With the development of digital imaging and storage technologies, video clips can be conveniently captured by consumers using various devices such as camcorders, digital cameras or cell phones and stored for later viewing and processing. Efficient content-aware video representation models are critical for many video analysis and processing applications including denoising, restoration, and semantic analysis.
Developing models to capture spatiotemporal information present in video data is an active research area and several approaches to represent video data content effectively have been proposed. For example, Cheung et al. in the article “Video epitomes” (Proc. IEEE Conference on Computer Vision and Pattern Recognition, Vol. 1, pp. 42-49, 2005), teach a patch-based probability models to represent video content. However, their model does not capture spatial correlation.
In the article “Recursive estimation of generative models of video” (Proc. IEEE Conference on Computer Vision and Pattern Recognition, Vol. 1, pp. 79-86, 2006), Petrovic et al. teach a generative model and learning procedure for unsupervised video clustering into scenes. However, they assume videos to have only one scene. Furthermore, their framework does not model local motion.
Peng et al., in the article “RASL: Robust alignment by sparse and low-rank decomposition for linearly correlated images” (Proc. IEEE Conference on Computer Vision and Pattern Recognition, pp. 763-770, 2010), teach a sparsity-based method for simultaneously aligning a batch of linearly correlated images. Clearly, this model is not suitable for video processing as video frames, in general, are not linearly correlated.
Key frame extraction algorithms are used to select a subset of the most informative frames from a video, with the goal of representing the most significant content of the video with a limited number of frames. Key frame extraction finds applications in several broad areas of video processing such as video summarization, creating “chapter titles” in DVDs, video indexing, and making prints from video. Key frame extraction is an active research area, and many approaches for extracting key frames from videos have been proposed.

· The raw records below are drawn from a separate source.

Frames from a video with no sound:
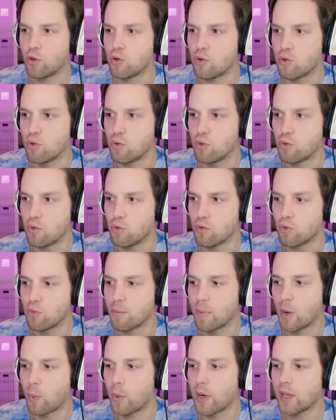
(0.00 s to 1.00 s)
Ooh.
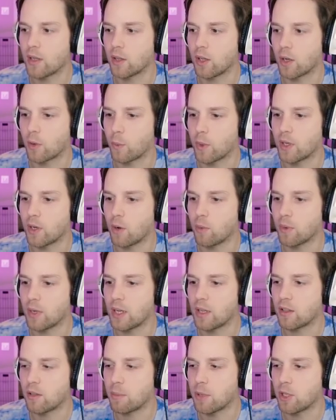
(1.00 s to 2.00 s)
But we, look, we don't
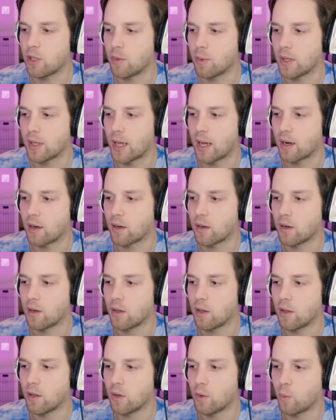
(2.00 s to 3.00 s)
need to be doing that.
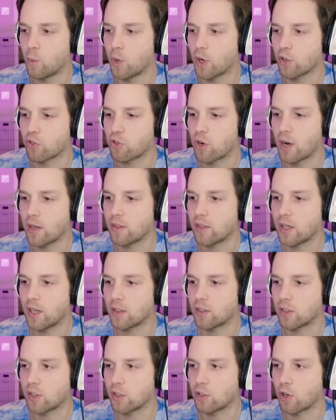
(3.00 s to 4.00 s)
We're trying to
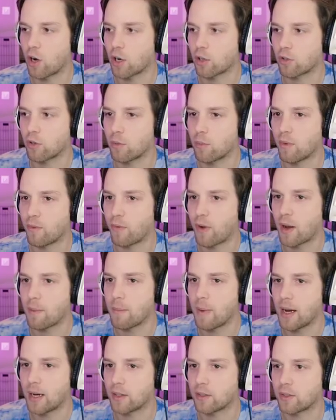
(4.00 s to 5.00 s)
get to the dark room and
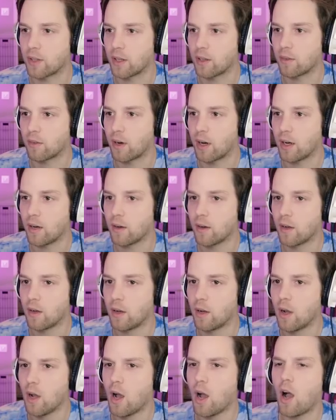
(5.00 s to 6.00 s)
fight Mega Satan, right?
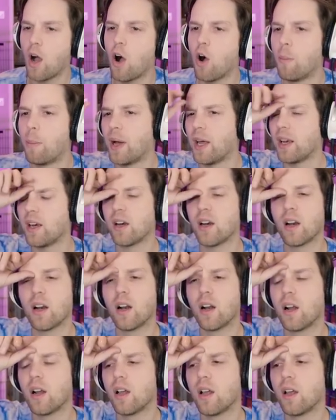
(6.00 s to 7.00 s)
Oh, but...
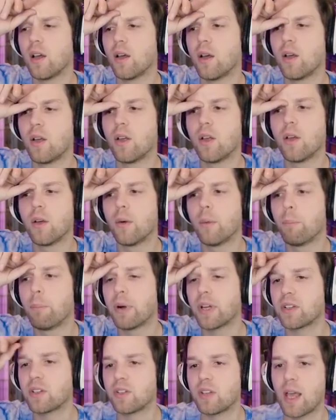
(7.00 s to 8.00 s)

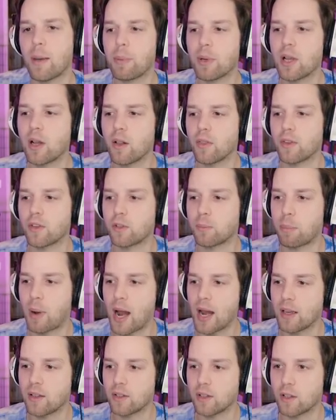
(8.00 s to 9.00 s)
But stepping on the
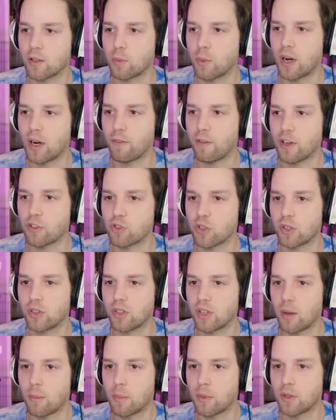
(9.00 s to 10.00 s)
spikes is what eventually
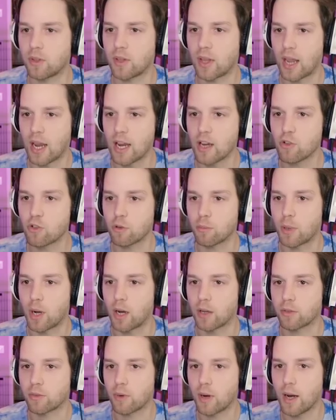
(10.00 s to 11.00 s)
summons the angel
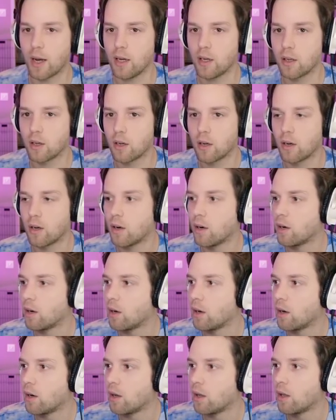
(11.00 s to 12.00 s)
boss, right?
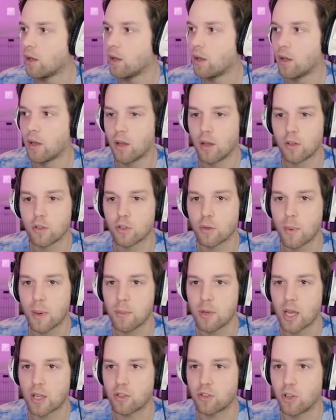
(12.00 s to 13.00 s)
So
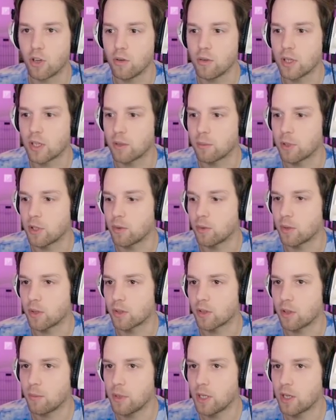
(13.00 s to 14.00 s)
maybe I do need to be doing
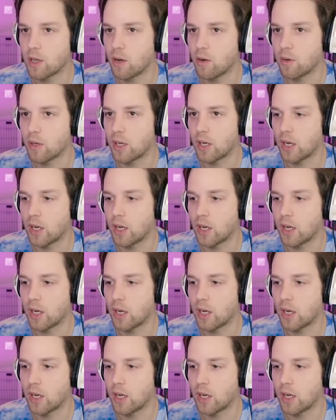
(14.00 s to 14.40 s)
this. Let me go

Conventional key frame extraction approaches can be loosely divided into two groups: (i) shot-based, and (ii) segment-based. In shot-based key frame extraction, the shots of the original video are first detected, and one or more key frames are extracted for each shot (for example, see: Uchihashi et al., “Summarizing video using a shot importance measure and a frame-packing algorithm,” in Proc. IEEE International Conference on Acoustics, Speech, and Signal Processing, Vol. 6, pp. 3041-3044, 1999). In segment-based key frame extraction approaches, a video is segmented into higher-level video components, where each segment or component could be a scene, an event, a set of one or more shots, or even the entire video sequence. Representative frame(s) from each segment are then selected as the key frames (for example, see: Rasheed et al., “Detection and representation of scenes in videos,” IEEE Trans. Multimedia, Vol. 7, pp. 1097-1105, 2005).
Existing key frame selection approaches, both shot-based as well as segment-based, are usually suitable for structured videos such as news and sports videos. However, they are sub-optimal for consumer videos as these videos are typically captured in an unconstrained environment and record extremely diverse content. Moreover, consumer videos often lack a pre-imposed structure, which makes it even more challenging to detect shots or segment such videos for key frame extraction (see: Costello et al., “First- and third-party ground truth for key frame extraction from consumer video clips,” in Proc. SPIE 6492, pp. 64921N, 2007 and Luo et al., “Towards extracting semantically meaningful key frames from personal video clips: from humans to computers,” IEEE Trans. Circuits Syst. Video Technol., Vol. 19, pp. 289-301, 2009).
There remains a need for robust and efficient methods to process digital video sequences captured in an unconstrained environment to perform tasks such as identifying key frames, identifying scene boundaries and forming video summaries.